Ingredient for the lotus soup (serving between 2-4)
- 1 Lotus root (one arm)
- Handful of peanuts
- 8 dried red dates
- handful of dried wolfberries
- 1 dried sweet date
- About 6 pieces of 3 inches pork ribs (you may increase the quantity or change the size of the ribs, this amount if only to indicate the quantity of ribs I used
Clean the lotus root (if you bought them form supermarket, they are usually cleaned from mud, if you bought them from wet market, they might be covered with mud which you need to brush off), peel the skin, and cut them into slices. The slices can be 2mm thin or 5-10mm thick, up to you.
Rinse the peanuts (do not need to be roasted before), dates and berries.
If you are cooking for two, bring 2.5 bowls of water to boil, slightly more if needed in order to cover all ingredients. If you are cooking for 4, brings 5 bowls of water to boil. Add in the peanuts, lotus roots, wolfberries, red dates and sweet date. Let it boil for 10-15 minutes.

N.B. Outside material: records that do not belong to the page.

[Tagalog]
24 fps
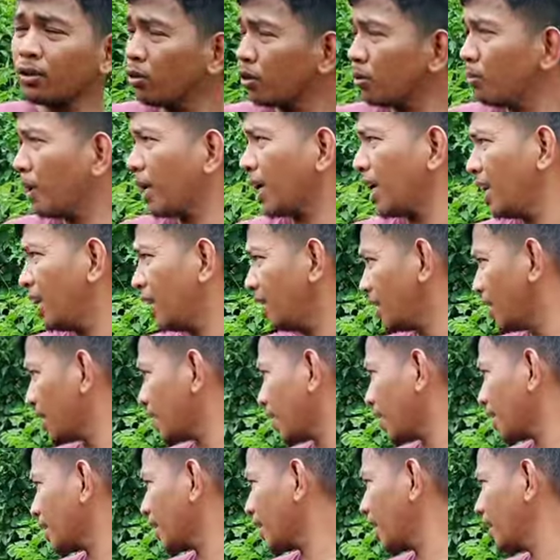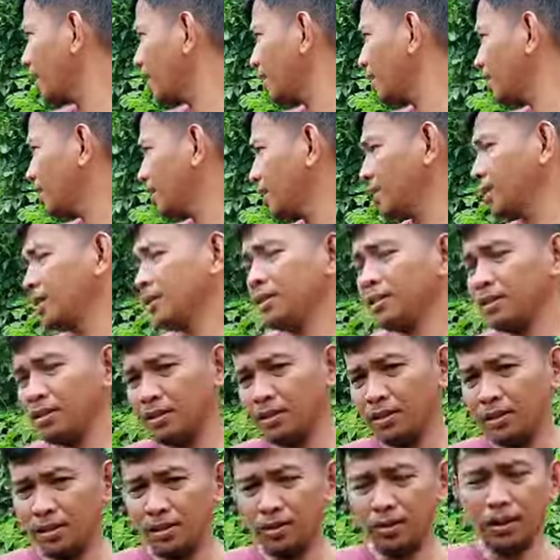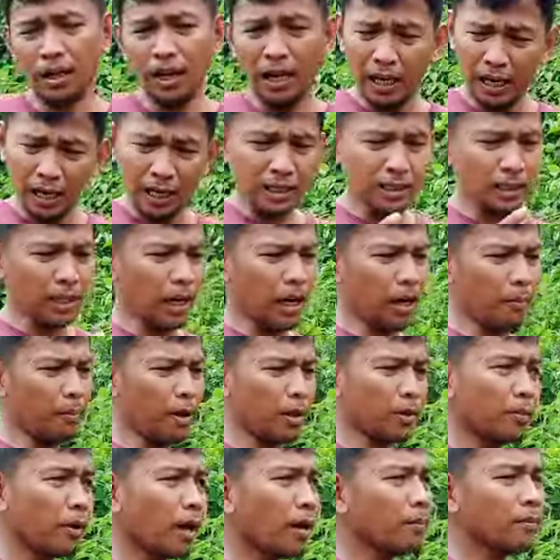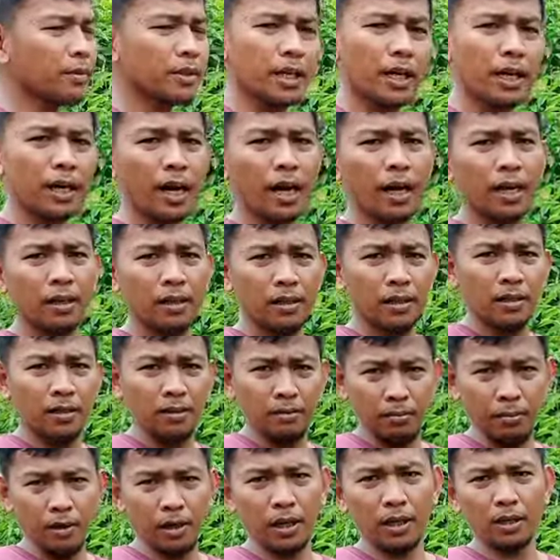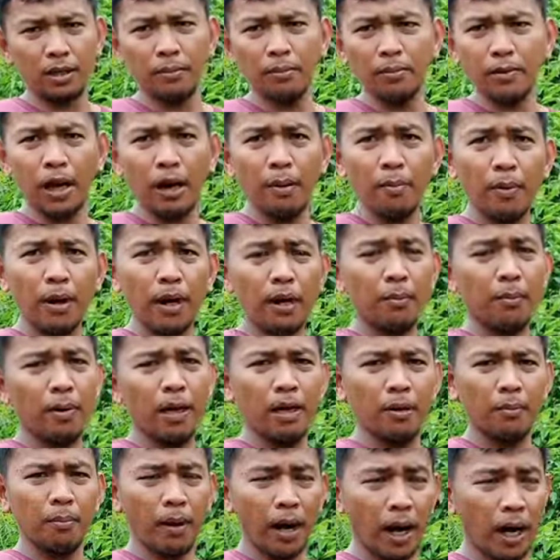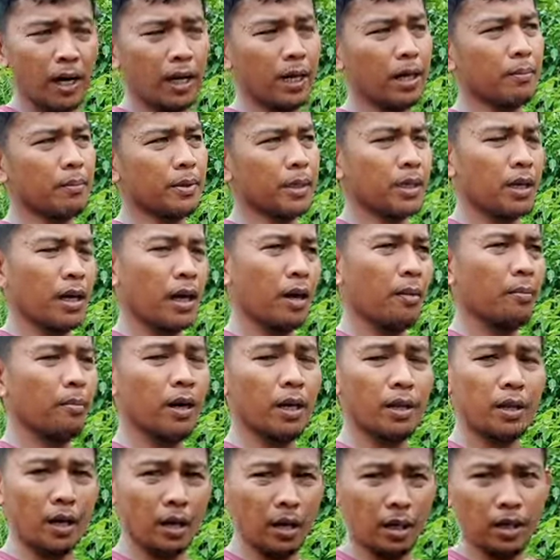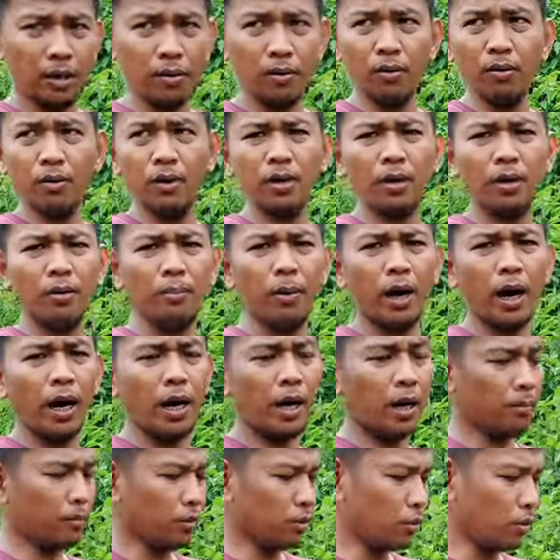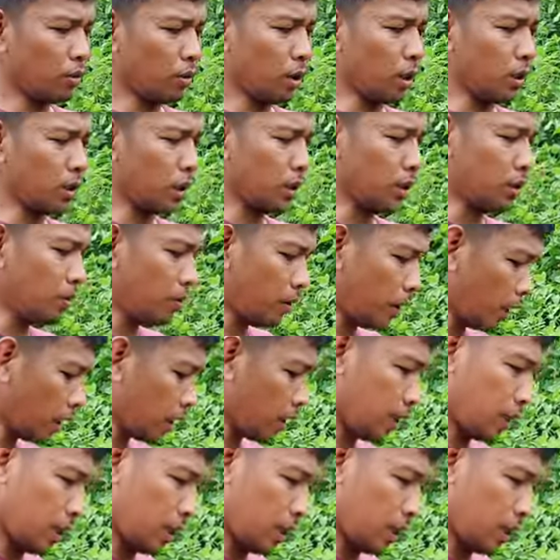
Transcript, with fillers: Tuwas bakilit ka tatay. So, daghang kay salamat ma'am, sir ha. Mga katimtabang, balik-balik, pasalamat. Ang ginoo nagibahala, masukli sa inyo ha.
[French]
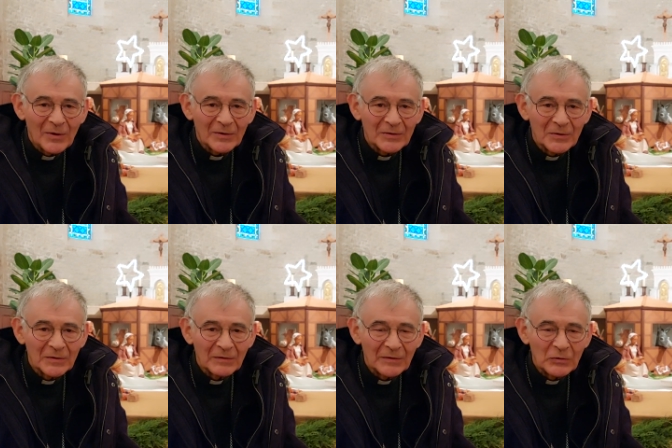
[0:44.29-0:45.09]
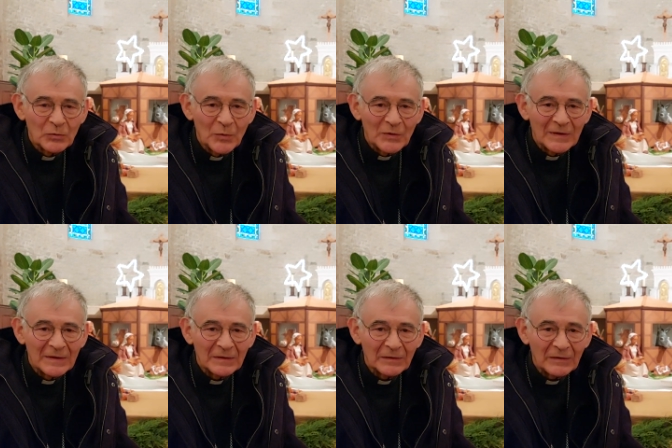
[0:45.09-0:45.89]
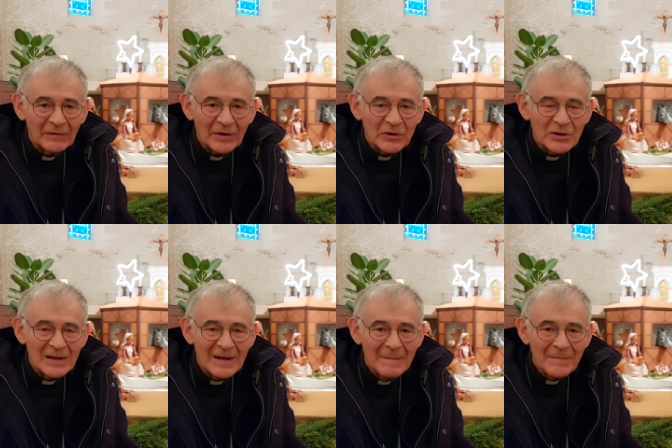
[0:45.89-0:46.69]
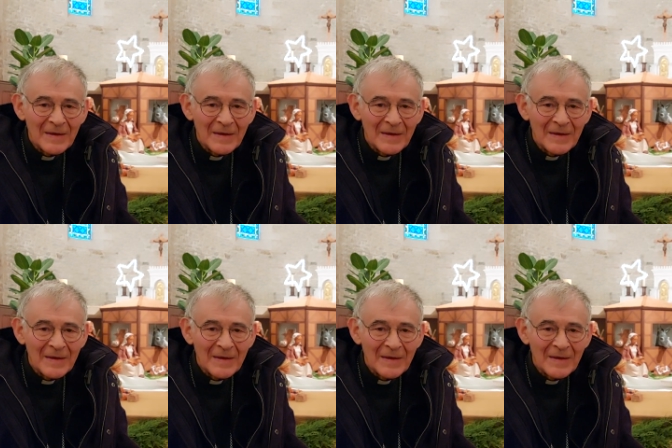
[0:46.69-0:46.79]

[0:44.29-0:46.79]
Or, Dieu se fait tout petit, se fait fragile.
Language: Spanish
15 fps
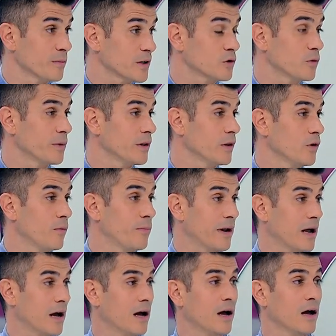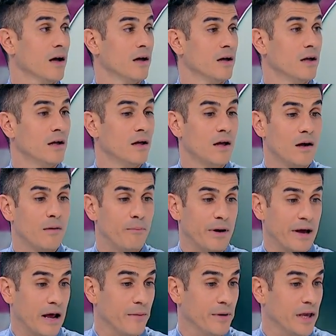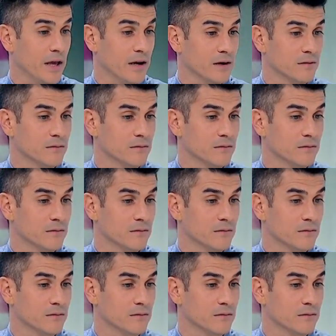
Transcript: me ha sorprendido para, para bien.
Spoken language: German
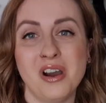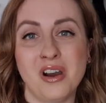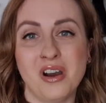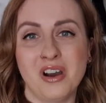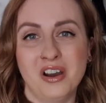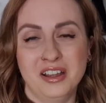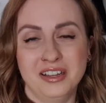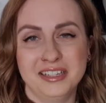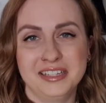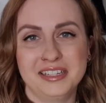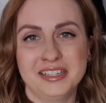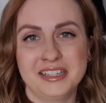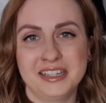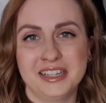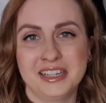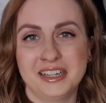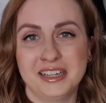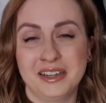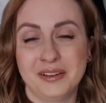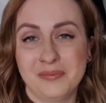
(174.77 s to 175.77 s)
Und
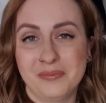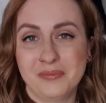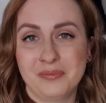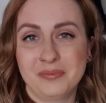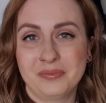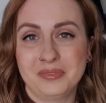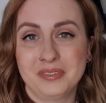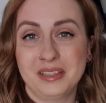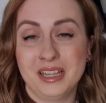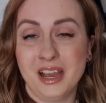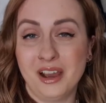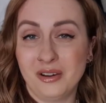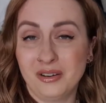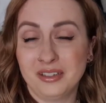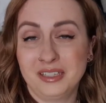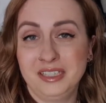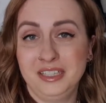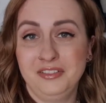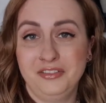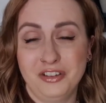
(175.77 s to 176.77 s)
ähm,
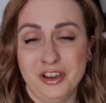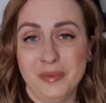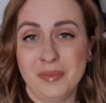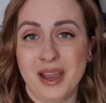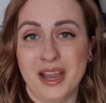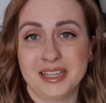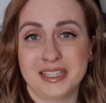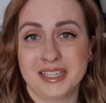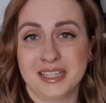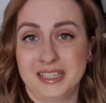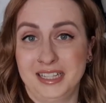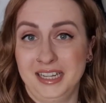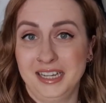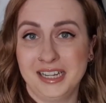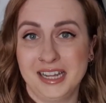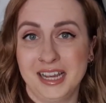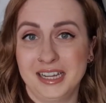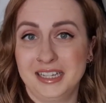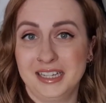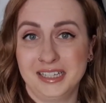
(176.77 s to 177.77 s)
auch die Firma
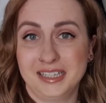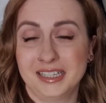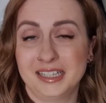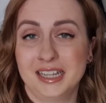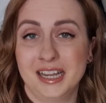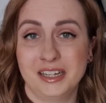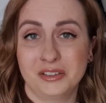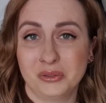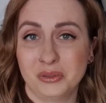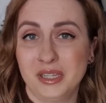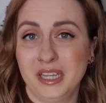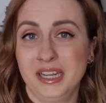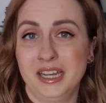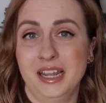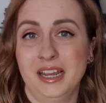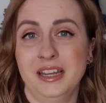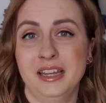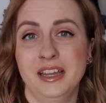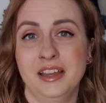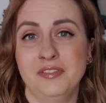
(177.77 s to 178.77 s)
AstraZeneca hat ja gesagt, okay,
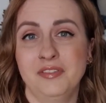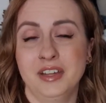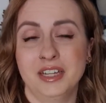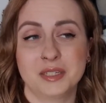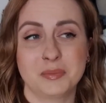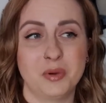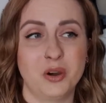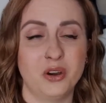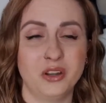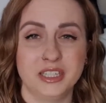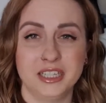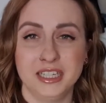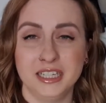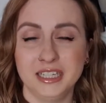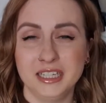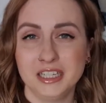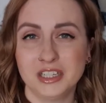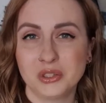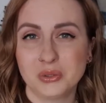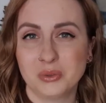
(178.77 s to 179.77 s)
dann, äh, wenn es bei euch eh
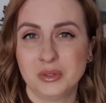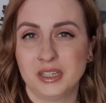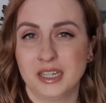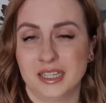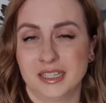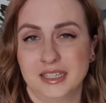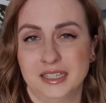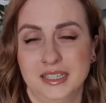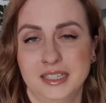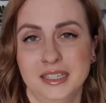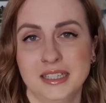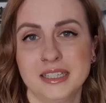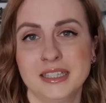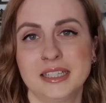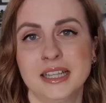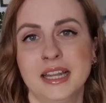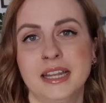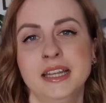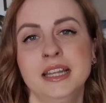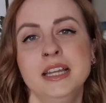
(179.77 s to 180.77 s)
nicht zugelassen ist,
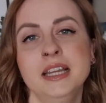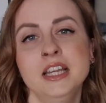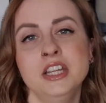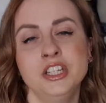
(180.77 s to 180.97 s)
dann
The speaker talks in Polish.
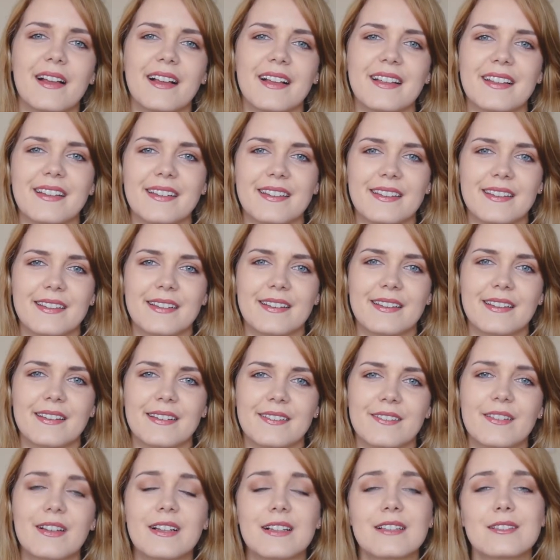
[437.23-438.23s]
E,
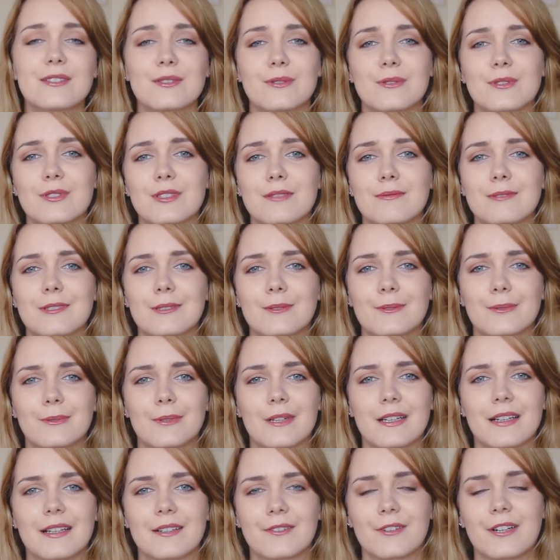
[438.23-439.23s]
no ale są osoby,
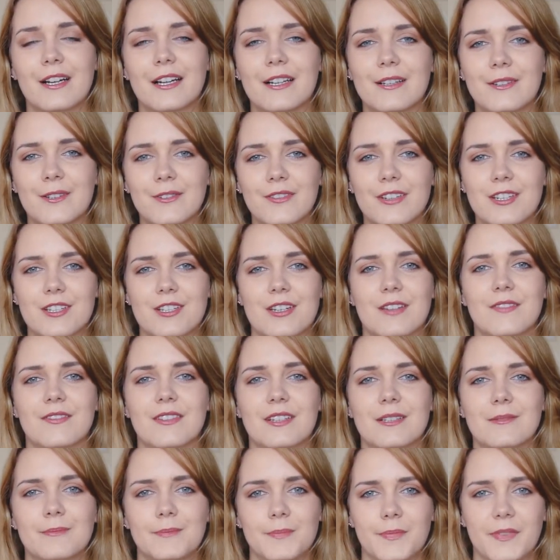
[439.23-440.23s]
które kochają
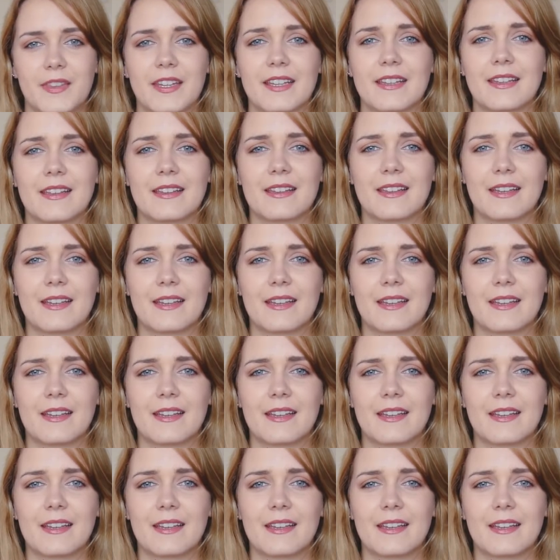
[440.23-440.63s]
Warszawę, tak jak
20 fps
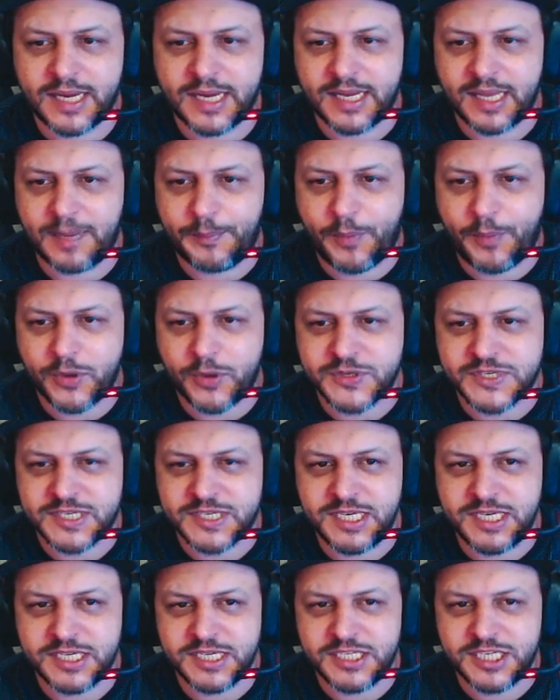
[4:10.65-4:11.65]
Aquela
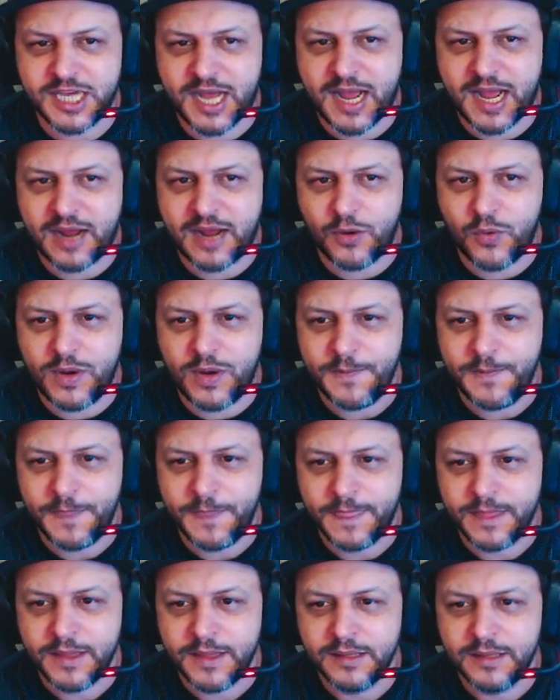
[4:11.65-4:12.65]
pocinha de água,
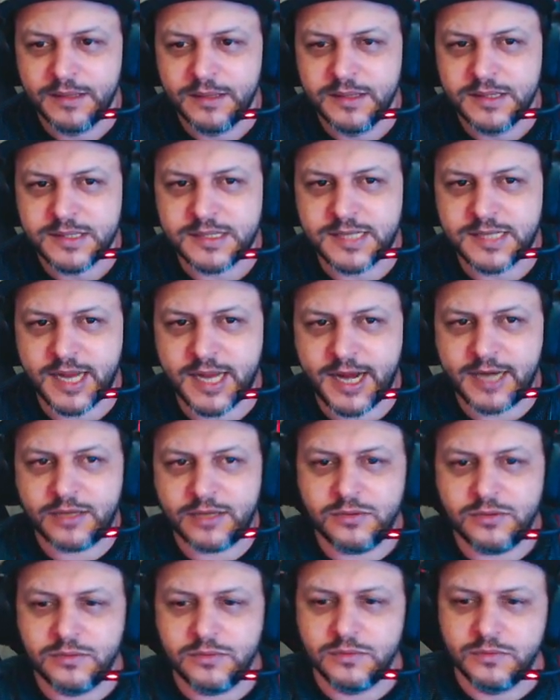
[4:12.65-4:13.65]

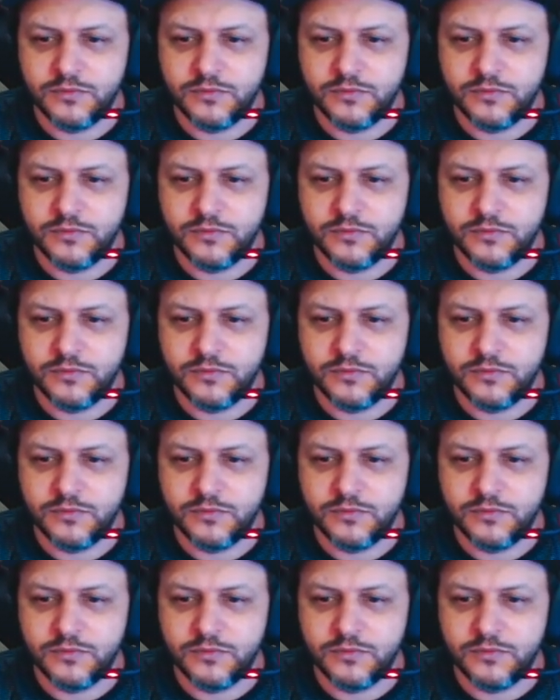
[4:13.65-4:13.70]
certo?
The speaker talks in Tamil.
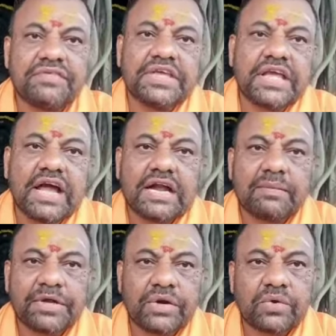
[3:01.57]

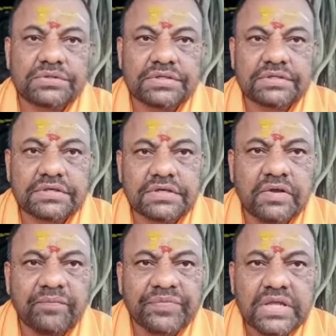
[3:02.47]
விஞ்ஞானமய கோஷத்துக்கு
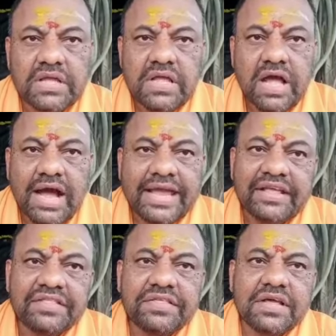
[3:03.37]

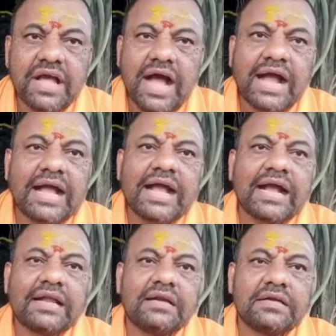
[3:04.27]
ஐந்து
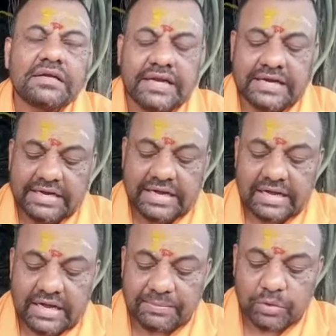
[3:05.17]
அங்கங்கள் என்ன
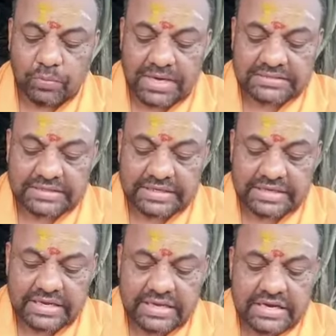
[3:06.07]
அப்படின்னு
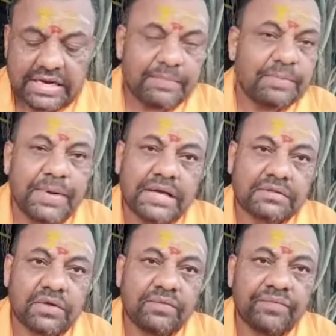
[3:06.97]
உபாசனைக்கு நம்ம
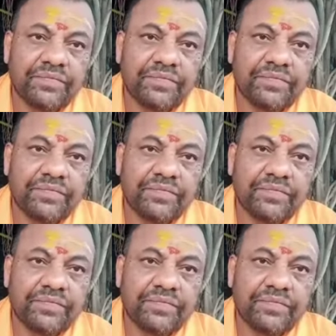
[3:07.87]
பார்ப்போம்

Add in the pork ribs and reduce the heat, allow it to simmer for minimum 45 minutes. Taste the soup in between, if it starts to get sweet or you think is getting too sweet, remove the dried sweet date from the soup and allow the rest to continue simmer.
Personally I do not add any salt or sugar in this soup. Taste the soup and add salt or soy sauce if you want to but I really think it’s not necessary.
Depending on the ribs you have bought. The very fat ribs will produce quite some oil and when heat is reduced, you see them floating on top of the soup. Scoop the oil out if you can be bothered. I do that often to reduce unnecessary animal oil intake.